> PROMPT:
From the line containing "[0:01.85-0:02.77]" through the last line of the entries below, repeat each line word for word and leave out the rest.

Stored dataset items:
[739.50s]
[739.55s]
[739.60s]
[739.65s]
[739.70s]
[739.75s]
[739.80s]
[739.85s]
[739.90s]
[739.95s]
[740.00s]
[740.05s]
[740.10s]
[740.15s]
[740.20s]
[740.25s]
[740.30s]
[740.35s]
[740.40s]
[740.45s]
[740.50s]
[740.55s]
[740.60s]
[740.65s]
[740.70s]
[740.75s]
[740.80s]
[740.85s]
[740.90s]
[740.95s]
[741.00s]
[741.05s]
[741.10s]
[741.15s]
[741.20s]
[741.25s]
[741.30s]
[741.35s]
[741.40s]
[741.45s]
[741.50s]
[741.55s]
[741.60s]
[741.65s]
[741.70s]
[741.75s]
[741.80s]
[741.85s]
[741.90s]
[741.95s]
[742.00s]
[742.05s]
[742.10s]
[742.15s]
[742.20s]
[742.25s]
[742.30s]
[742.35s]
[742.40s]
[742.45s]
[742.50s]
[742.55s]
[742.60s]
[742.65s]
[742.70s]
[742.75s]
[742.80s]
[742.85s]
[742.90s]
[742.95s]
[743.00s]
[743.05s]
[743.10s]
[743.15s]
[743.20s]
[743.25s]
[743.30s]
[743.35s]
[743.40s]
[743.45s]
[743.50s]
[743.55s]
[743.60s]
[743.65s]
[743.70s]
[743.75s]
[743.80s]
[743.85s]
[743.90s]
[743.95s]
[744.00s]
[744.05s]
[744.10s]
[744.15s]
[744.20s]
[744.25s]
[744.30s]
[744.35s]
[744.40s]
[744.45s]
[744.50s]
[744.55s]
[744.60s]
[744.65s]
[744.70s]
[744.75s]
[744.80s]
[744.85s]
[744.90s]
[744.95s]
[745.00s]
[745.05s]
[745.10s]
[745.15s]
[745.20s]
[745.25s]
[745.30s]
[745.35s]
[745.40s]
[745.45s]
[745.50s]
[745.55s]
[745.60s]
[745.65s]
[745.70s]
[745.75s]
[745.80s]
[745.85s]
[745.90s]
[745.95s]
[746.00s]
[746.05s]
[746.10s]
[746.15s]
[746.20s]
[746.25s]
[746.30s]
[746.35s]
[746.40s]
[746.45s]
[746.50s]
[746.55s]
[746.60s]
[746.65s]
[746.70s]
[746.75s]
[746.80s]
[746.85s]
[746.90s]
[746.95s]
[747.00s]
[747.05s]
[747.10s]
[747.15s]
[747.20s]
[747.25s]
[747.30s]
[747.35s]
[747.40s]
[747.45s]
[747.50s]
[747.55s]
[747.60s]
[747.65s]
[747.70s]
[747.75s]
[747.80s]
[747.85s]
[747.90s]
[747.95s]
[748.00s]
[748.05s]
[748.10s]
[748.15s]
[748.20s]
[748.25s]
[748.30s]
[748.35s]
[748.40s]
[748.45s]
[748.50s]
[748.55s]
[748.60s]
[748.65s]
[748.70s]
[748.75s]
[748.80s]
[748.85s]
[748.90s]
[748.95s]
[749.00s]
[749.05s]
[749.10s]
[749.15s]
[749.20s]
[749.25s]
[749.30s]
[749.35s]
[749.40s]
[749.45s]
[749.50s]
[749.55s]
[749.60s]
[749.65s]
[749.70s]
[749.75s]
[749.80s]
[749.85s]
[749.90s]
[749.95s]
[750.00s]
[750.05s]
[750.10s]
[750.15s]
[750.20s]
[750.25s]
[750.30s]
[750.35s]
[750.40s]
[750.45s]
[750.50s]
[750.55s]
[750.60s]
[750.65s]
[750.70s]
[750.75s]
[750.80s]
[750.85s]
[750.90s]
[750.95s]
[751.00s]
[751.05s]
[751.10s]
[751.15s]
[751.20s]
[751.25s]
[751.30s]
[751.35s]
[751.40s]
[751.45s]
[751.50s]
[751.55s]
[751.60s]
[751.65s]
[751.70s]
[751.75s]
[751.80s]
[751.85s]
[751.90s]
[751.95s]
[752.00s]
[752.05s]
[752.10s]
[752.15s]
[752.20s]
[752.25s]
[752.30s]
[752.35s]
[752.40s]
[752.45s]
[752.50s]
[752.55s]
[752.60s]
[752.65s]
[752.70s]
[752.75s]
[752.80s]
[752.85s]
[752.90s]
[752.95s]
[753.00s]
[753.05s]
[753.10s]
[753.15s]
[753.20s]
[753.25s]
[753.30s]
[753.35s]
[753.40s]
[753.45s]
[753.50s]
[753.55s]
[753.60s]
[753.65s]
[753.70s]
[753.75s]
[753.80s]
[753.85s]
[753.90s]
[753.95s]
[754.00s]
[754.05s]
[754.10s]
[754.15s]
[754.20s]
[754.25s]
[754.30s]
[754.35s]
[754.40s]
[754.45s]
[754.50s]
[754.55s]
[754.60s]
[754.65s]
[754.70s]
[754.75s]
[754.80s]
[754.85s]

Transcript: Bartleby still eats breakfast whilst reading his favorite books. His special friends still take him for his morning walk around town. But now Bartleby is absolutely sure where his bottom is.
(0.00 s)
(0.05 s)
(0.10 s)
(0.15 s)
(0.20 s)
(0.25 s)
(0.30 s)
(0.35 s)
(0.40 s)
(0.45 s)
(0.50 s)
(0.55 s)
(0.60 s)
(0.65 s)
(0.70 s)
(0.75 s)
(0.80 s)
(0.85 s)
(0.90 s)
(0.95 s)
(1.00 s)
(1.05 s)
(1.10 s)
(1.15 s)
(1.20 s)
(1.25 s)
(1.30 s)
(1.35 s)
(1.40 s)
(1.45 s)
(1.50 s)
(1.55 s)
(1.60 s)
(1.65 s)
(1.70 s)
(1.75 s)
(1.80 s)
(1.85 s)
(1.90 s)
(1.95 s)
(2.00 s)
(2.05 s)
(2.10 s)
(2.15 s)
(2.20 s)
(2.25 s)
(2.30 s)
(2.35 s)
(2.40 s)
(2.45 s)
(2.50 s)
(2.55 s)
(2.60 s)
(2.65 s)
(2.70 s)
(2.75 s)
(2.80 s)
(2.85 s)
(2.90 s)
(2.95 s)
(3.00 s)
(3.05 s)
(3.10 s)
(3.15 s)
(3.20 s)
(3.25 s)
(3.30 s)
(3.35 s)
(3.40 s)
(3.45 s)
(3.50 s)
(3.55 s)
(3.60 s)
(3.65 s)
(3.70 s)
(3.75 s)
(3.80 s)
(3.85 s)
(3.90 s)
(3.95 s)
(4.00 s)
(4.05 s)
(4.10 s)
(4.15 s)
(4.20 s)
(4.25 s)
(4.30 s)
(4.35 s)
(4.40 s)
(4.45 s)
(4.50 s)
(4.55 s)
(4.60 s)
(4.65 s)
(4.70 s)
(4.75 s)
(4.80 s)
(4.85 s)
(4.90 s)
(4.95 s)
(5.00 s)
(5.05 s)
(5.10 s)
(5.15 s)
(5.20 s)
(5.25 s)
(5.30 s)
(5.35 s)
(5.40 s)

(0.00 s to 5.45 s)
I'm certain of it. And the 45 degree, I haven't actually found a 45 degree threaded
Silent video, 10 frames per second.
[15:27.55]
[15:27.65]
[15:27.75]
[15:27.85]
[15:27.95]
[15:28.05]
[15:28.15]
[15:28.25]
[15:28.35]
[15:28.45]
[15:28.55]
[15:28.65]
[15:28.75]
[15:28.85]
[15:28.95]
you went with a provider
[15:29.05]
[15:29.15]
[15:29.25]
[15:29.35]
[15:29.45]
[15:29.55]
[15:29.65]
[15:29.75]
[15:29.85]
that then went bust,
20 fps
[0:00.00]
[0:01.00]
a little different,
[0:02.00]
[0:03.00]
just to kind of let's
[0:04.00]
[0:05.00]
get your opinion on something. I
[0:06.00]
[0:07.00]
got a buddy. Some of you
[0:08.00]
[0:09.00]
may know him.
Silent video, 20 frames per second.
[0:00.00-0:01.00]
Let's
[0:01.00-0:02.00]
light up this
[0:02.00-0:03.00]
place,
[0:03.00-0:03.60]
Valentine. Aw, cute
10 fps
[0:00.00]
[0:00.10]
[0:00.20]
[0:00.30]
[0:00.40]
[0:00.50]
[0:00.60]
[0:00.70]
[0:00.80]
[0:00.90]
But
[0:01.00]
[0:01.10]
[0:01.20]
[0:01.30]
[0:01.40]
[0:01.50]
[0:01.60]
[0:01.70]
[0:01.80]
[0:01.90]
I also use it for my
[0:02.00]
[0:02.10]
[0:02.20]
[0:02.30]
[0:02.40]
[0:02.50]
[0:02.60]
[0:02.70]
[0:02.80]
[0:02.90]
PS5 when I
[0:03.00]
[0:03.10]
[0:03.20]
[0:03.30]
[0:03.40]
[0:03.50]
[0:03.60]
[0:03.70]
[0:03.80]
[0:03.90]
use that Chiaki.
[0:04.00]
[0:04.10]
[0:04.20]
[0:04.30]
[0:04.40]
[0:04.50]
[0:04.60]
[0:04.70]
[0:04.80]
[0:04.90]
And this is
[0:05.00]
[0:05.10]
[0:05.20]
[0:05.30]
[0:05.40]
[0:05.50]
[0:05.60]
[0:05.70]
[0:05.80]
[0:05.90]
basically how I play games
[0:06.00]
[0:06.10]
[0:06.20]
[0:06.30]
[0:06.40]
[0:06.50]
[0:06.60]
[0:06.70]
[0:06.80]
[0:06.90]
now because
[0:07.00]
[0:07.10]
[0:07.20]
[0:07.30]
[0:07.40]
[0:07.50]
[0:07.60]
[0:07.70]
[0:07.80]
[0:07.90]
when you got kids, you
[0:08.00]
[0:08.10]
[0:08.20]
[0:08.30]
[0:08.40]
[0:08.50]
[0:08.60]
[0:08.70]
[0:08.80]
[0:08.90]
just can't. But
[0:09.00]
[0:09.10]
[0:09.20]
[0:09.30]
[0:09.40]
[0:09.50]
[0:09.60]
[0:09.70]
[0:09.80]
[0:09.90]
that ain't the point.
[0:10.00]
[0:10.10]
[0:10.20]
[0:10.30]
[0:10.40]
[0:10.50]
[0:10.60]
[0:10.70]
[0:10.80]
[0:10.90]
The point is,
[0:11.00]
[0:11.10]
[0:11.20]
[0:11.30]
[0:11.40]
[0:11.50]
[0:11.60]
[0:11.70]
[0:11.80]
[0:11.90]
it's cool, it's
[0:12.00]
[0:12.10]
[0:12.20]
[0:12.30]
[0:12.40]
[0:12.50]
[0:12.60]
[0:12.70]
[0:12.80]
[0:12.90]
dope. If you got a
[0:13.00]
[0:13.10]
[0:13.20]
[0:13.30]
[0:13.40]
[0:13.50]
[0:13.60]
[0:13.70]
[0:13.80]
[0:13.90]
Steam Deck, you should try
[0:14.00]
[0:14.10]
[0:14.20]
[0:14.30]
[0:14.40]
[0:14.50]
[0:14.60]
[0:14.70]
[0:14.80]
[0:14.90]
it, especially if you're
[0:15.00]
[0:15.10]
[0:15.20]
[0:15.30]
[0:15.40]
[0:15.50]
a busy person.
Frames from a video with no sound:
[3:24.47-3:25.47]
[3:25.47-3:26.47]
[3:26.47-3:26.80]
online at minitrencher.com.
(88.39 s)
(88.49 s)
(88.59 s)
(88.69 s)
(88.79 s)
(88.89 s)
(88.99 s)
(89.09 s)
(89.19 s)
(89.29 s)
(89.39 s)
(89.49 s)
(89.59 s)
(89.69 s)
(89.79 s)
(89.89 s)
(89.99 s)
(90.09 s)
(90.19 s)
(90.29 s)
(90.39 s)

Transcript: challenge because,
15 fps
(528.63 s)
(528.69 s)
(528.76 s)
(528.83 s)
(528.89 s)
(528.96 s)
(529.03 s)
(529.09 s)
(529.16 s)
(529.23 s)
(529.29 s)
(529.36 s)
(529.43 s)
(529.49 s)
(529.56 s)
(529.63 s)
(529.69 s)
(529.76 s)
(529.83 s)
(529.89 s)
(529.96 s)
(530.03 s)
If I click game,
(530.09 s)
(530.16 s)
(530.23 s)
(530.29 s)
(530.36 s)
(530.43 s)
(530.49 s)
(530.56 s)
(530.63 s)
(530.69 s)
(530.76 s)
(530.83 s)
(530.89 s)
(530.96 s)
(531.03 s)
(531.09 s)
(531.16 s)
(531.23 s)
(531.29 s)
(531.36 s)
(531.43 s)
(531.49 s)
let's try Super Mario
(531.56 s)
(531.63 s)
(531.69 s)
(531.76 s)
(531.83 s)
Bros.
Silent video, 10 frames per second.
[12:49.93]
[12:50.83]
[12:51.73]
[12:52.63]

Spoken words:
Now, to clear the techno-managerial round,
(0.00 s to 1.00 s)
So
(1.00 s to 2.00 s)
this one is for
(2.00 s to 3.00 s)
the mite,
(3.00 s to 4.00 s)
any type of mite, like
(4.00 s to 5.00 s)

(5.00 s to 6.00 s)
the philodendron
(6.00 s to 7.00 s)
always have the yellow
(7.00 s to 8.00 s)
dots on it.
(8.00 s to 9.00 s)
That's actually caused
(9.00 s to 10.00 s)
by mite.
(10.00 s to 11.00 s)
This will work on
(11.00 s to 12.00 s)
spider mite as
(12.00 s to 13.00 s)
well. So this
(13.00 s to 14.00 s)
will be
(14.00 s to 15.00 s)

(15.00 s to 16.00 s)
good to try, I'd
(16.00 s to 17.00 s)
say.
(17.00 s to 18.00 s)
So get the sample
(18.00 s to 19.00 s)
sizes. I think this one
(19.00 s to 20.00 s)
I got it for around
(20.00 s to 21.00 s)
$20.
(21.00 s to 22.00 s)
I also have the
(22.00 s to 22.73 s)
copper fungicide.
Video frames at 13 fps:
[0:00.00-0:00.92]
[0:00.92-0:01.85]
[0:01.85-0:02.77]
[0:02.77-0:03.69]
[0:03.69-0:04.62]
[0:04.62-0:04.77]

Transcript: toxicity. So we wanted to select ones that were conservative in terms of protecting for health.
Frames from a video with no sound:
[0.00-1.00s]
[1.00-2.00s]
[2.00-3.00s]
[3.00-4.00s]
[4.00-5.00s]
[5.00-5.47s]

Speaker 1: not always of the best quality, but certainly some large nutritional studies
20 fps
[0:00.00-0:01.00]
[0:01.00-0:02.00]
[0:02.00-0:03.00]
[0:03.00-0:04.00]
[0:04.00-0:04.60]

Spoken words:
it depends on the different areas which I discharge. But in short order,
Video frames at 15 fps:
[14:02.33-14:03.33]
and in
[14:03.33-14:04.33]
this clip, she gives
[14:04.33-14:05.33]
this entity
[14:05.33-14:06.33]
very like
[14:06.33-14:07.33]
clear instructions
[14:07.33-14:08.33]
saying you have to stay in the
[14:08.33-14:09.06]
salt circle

> ANSWER TO THE EXERCISE:
[0:01.85-0:02.77]
[0:02.77-0:03.69]
[0:03.69-0:04.62]
[0:04.62-0:04.77]

Transcript: toxicity. So we wanted to select ones that were conservative in terms of protecting for health.
Frames from a video with no sound:
[0.00-1.00s]
[1.00-2.00s]
[2.00-3.00s]
[3.00-4.00s]
[4.00-5.00s]
[5.00-5.47s]

Speaker 1: not always of the best quality, but certainly some large nutritional studies
20 fps
[0:00.00-0:01.00]
[0:01.00-0:02.00]
[0:02.00-0:03.00]
[0:03.00-0:04.00]
[0:04.00-0:04.60]

Spoken words:
it depends on the different areas which I discharge. But in short order,
Video frames at 15 fps:
[14:02.33-14:03.33]
and in
[14:03.33-14:04.33]
this clip, she gives
[14:04.33-14:05.33]
this entity
[14:05.33-14:06.33]
very like
[14:06.33-14:07.33]
clear instructions
[14:07.33-14:08.33]
saying you have to stay in the
[14:08.33-14:09.06]
salt circle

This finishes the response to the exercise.